Array of Financial Products is Dizzying
Rather than put his money in a bank, my cousin, who’s in his mid-40s, makes loans in $25 increments on a peer-to-peer lending website. He decides on the amount of risk he’s willing to take on – and the riskier the borrowers he chooses, the more he earns on his “savings.”
My cousin’s $25 investments illustrate how much our consumer finance market has evolved over several decades. We all embrace the convenience. Car loans are a more affordable way to buy a vehicle, Internet banking lets homebuyers get several mortgage quotes at once, and paying with cell phones is much easier than paying with cash or even credit cards.

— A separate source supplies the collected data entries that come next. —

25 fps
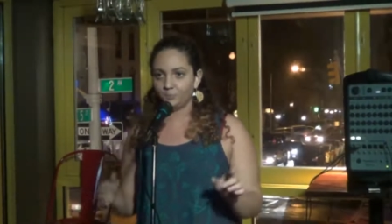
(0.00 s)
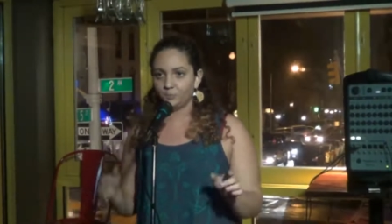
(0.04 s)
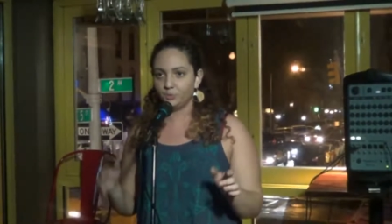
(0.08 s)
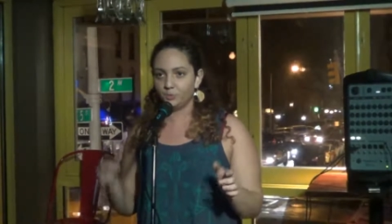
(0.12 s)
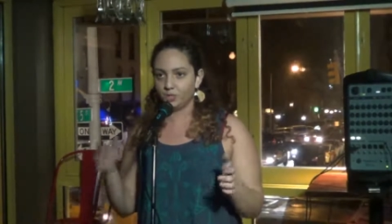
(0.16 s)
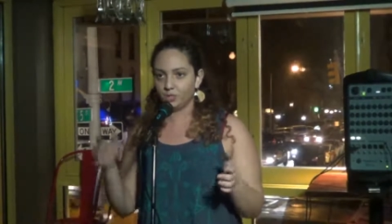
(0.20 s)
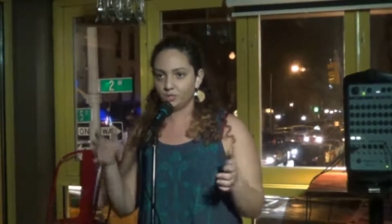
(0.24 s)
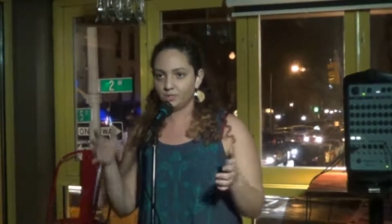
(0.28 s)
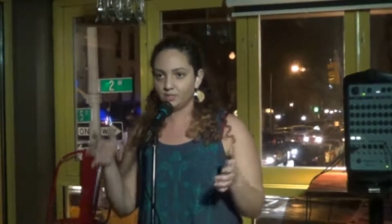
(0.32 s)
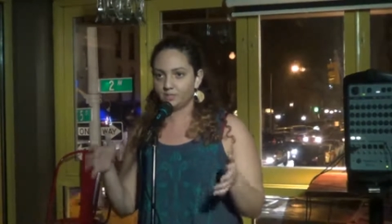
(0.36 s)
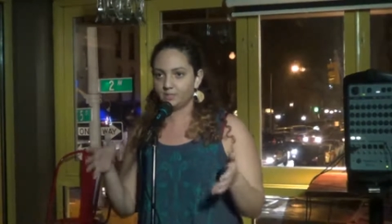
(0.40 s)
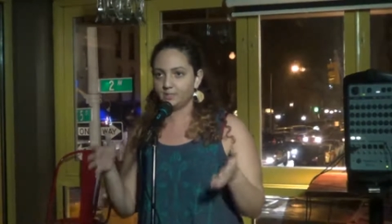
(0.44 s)

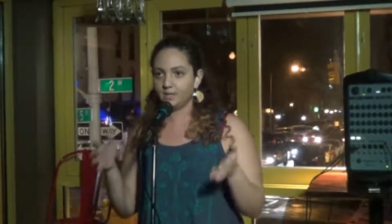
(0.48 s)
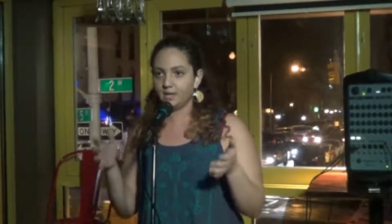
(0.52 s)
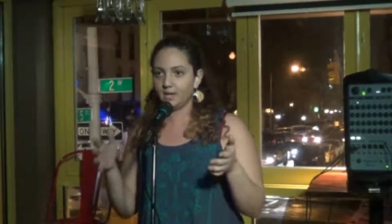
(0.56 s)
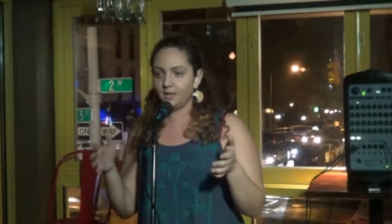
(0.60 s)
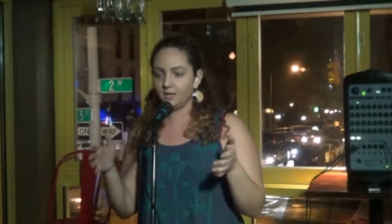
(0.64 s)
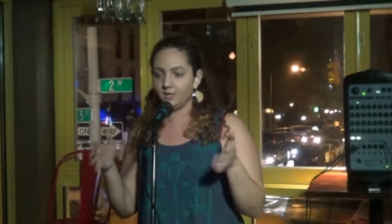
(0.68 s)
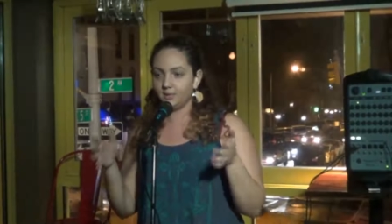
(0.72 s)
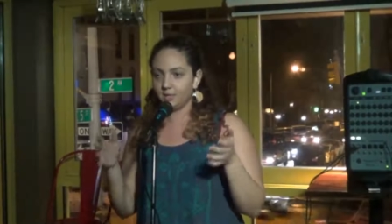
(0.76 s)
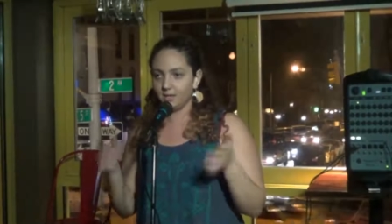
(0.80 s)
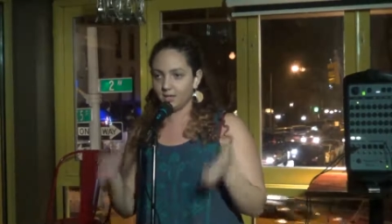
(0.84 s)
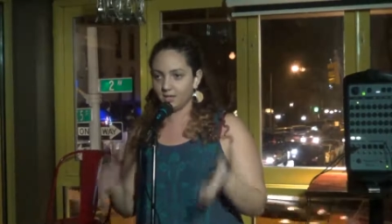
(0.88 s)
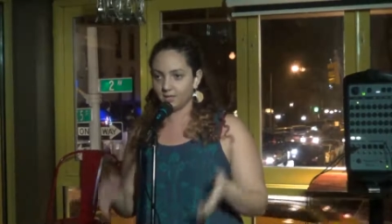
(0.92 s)
Just
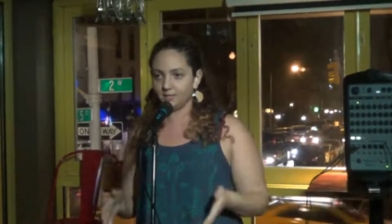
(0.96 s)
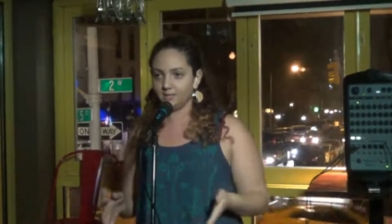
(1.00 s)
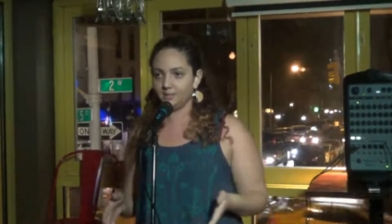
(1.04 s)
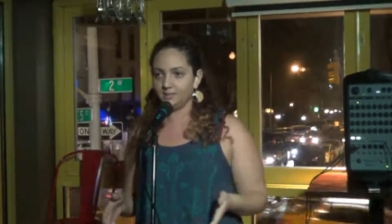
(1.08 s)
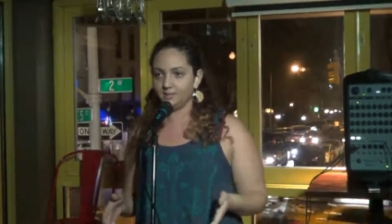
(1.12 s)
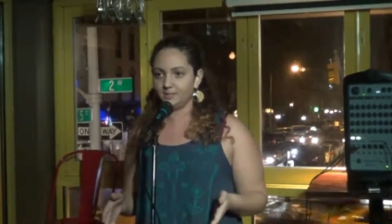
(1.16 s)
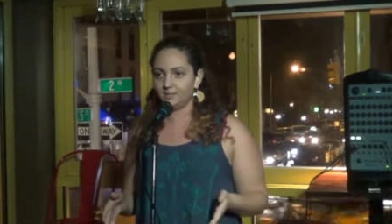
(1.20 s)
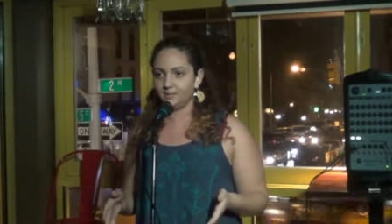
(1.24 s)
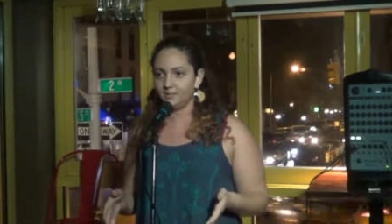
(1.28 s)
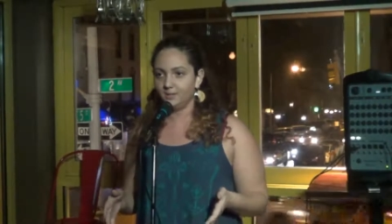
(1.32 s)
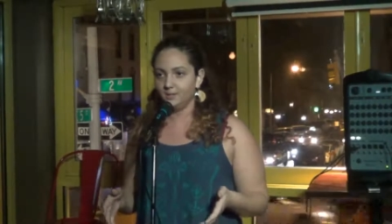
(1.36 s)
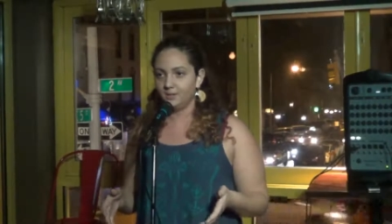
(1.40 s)
say
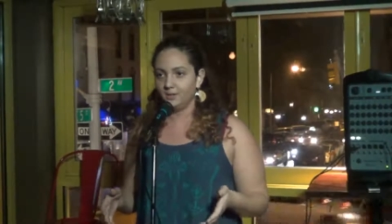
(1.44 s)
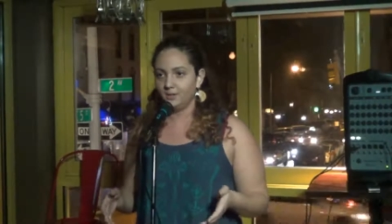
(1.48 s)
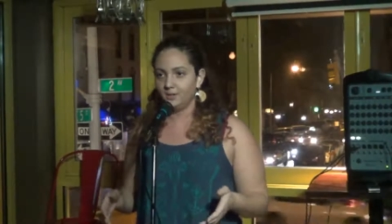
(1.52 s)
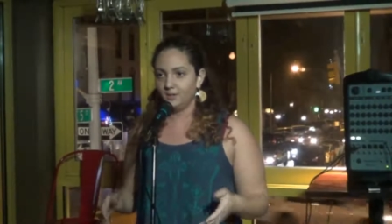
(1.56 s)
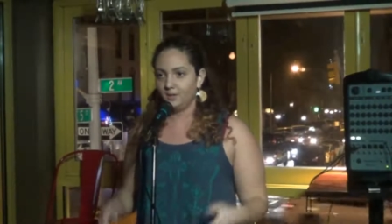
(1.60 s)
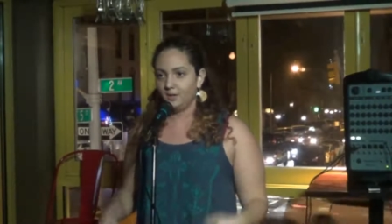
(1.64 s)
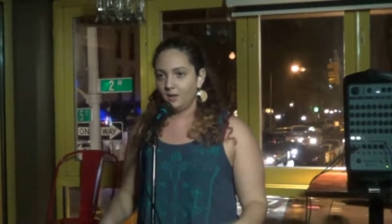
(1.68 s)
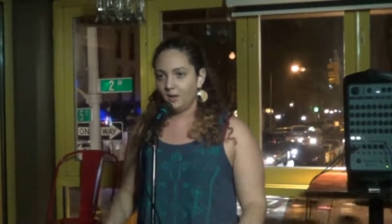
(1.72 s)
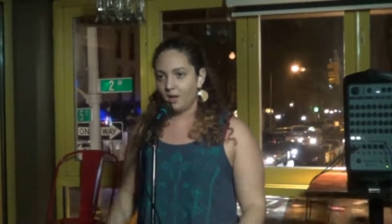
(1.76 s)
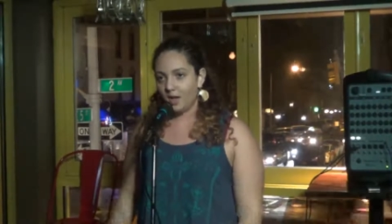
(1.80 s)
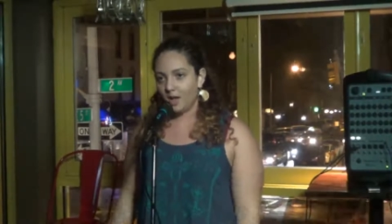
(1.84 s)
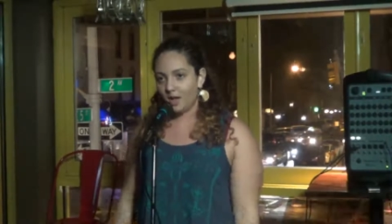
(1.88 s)
this,
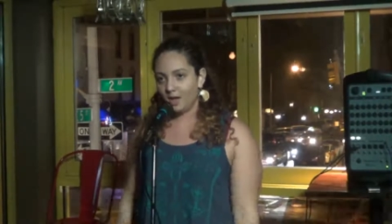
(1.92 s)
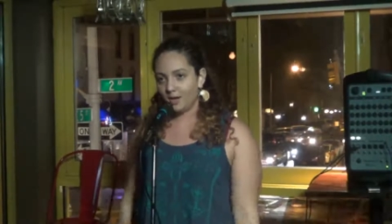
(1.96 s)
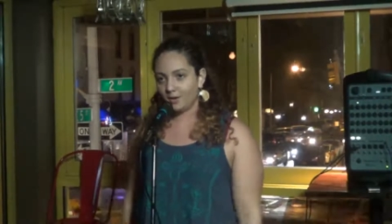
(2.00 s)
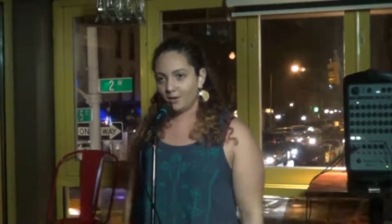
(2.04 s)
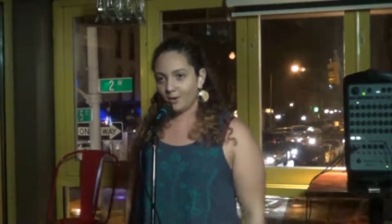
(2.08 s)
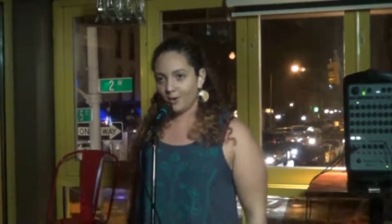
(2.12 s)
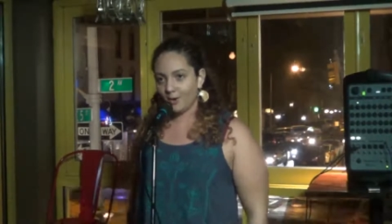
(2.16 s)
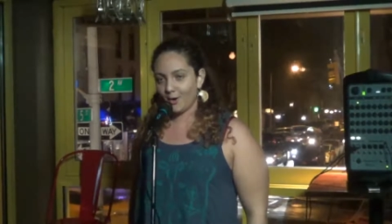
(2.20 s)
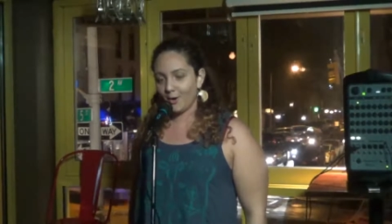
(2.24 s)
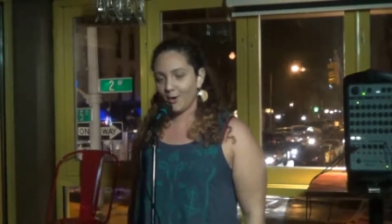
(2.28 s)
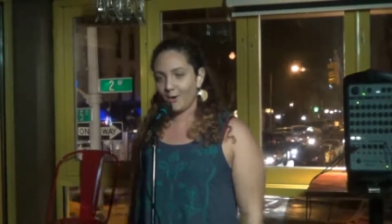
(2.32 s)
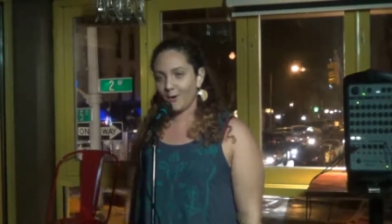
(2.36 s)
hey
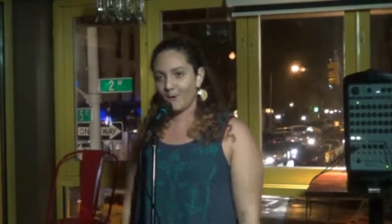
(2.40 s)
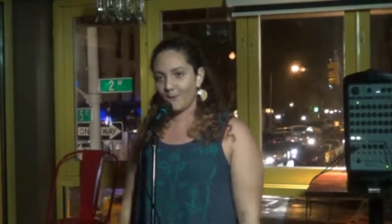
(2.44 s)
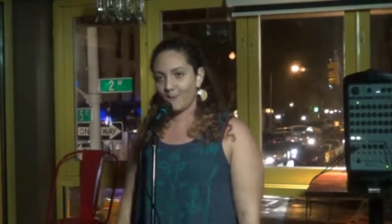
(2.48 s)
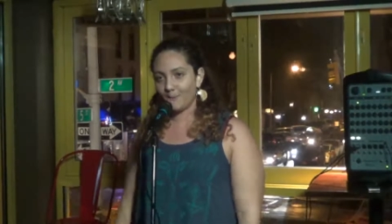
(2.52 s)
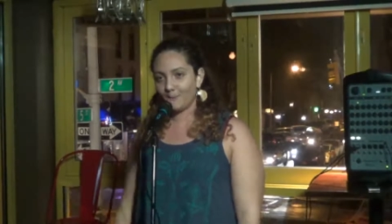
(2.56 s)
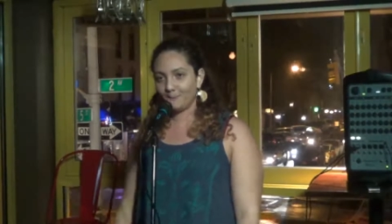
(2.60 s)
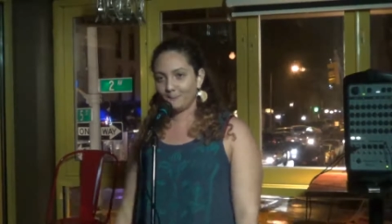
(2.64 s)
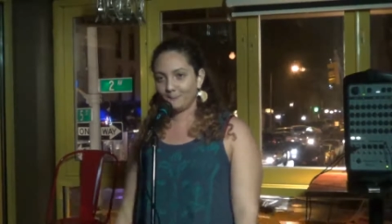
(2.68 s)
girl,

But all this innovation has a downside. One example is the change from installment credit with fixed payments in the early 1960s to revolving credit, which lets consumers choose to pay a small required minimum – and increases the high credit-card interest that undisciplined borrowers pay. A recent and egregious innovation is companies that purchased lawsuit settlements from victims of lead paint poisoning for a fraction of their value. Both innovations offer convenience in exchange for personal financial impacts that are either excessive or difficult to recognize.
A primary outcome of all this financial innovation is that U.S. households “in aggregate have taken on greater risk,” conclude professors at the Harvard Business School in their 2010 paper, “A Brief Postwar History of US Consumer Finance.” Consumers now have an enormous amount of latitude – arguably too much latitude – to borrow, shift assets, save for retirement (or not), play the markets, or engage in peer-to-peer lending, they say.
As a result, risks pervade our investment portfolios, savings and retirement accounts, borrowing decisions, and how we purchase consumer goods. And that’s the problem.
“As Americans have been given more options, and have been asked to make their own financial decisions,” the authors conclude, “they are apparently ill equipped to make choices that foster household financial health.”
They trace the increased risk to two things that characterize personal financial and credit products: a proliferation of the choices available to financial consumers and the rise of do-it-yourself financial products.
Choice in financial and credit markets, as illustrated in the timeline of financial innovations accompanying this article, has increased steadily since 1949. That’s when a Manhattan businessman conceived the Diners Club credit card for travel and entertainment expenses after he forgot to bring his wallet to a restaurant. Innovations expanding choice have, for example, encouraged households to move their savings out of federally insured certificates of deposits at traditional banks to stock market mutual funds or sometimes to day-trading accounts. Electronic debit and credit cards and ATMs, while convenient, carry overdraft fees, late fees, and other charges for people who aren’t diligent about their finances.
The growth of DIY financial products has also increased the responsibility that falls on consumers’ shoulders. A major example is the complex task of investing and drawing down retirement plan assets that this blog often writes about. Others include managing home equity lines of credit and online brokerage accounts.
The authors connect the decline in household savings rates and increase in leverage with consumers’ eagerness to embrace financial innovation. Household debt, as a percentage of personal income, has grown six-fold between 1946 and 2008. Mortgages are a good reason for this, but while they’ve transformed homeownership, the proliferating options have included subprime home loans for buyers who might not have qualified for traditional mortgages with tougher approval processes.
Financial innovations have been beneficial in many ways – reducing mortgage interest rates, enhancing returns on savings, and providing less costly financial transactions. But there’s an important lesson for consumers as we go about our daily financial affairs: think before you innovate!